◆ **Work instructions**: Retype the line with "[1214.43-1214.73s]" exactly. Then retype every line after it through the end of the entries below, and nothing more, leaving out pictures.

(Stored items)
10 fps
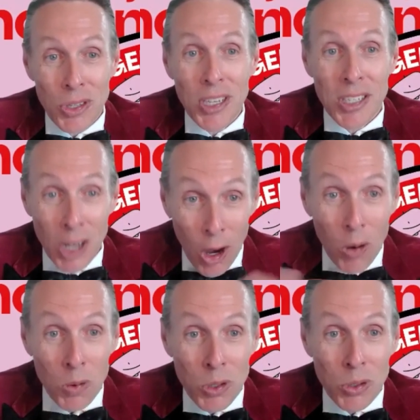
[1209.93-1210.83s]
These are
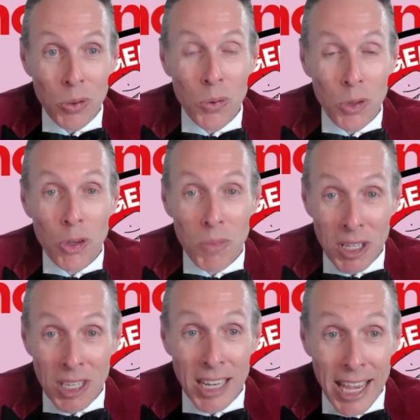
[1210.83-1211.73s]
old school
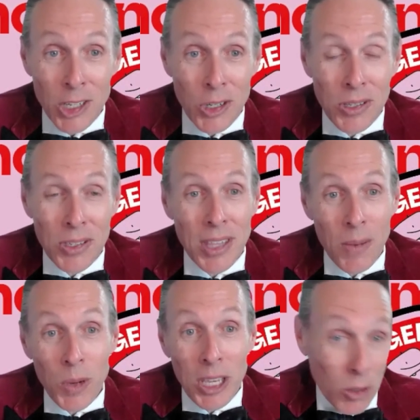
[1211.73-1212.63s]
human connections
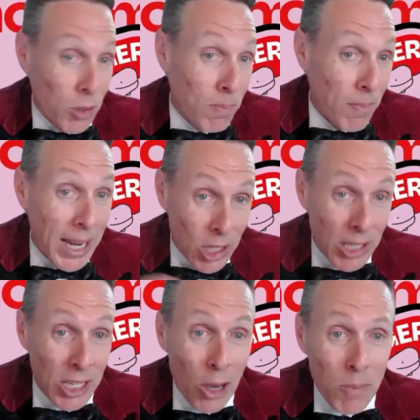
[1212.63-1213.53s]
that we could
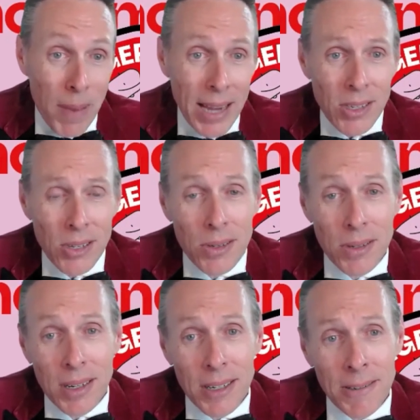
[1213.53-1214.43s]
actually go back to,
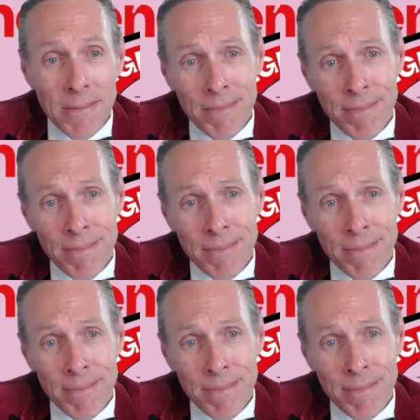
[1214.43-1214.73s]
you know?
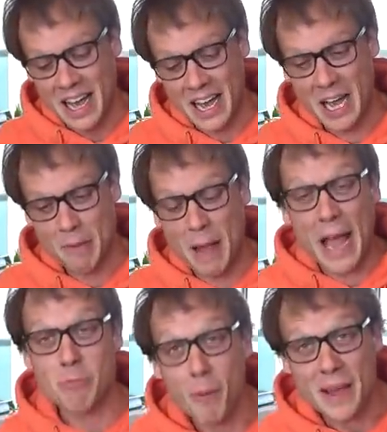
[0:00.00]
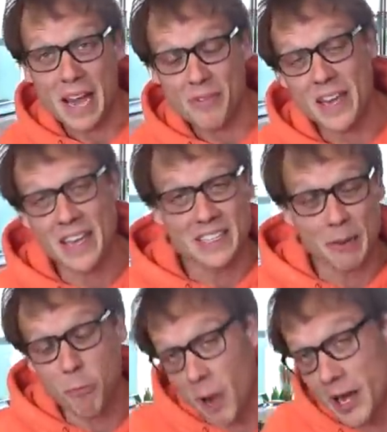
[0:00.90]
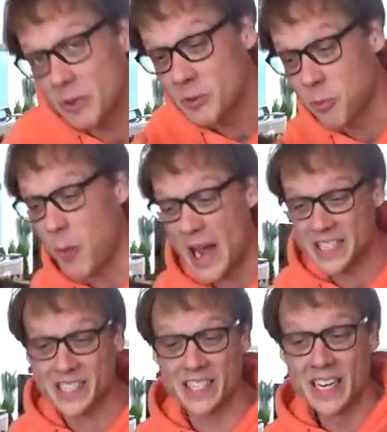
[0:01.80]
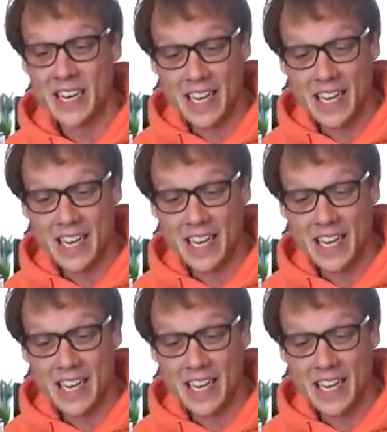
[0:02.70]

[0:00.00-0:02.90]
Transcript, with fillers: Um, and what we have here is a Wild West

◆ **Solution to this problem**:
[1214.43-1214.73s]
you know?
[0:00.00]
[0:00.90]
[0:01.80]
[0:02.70]

[0:00.00-0:02.90]
Transcript, with fillers: Um, and what we have here is a Wild West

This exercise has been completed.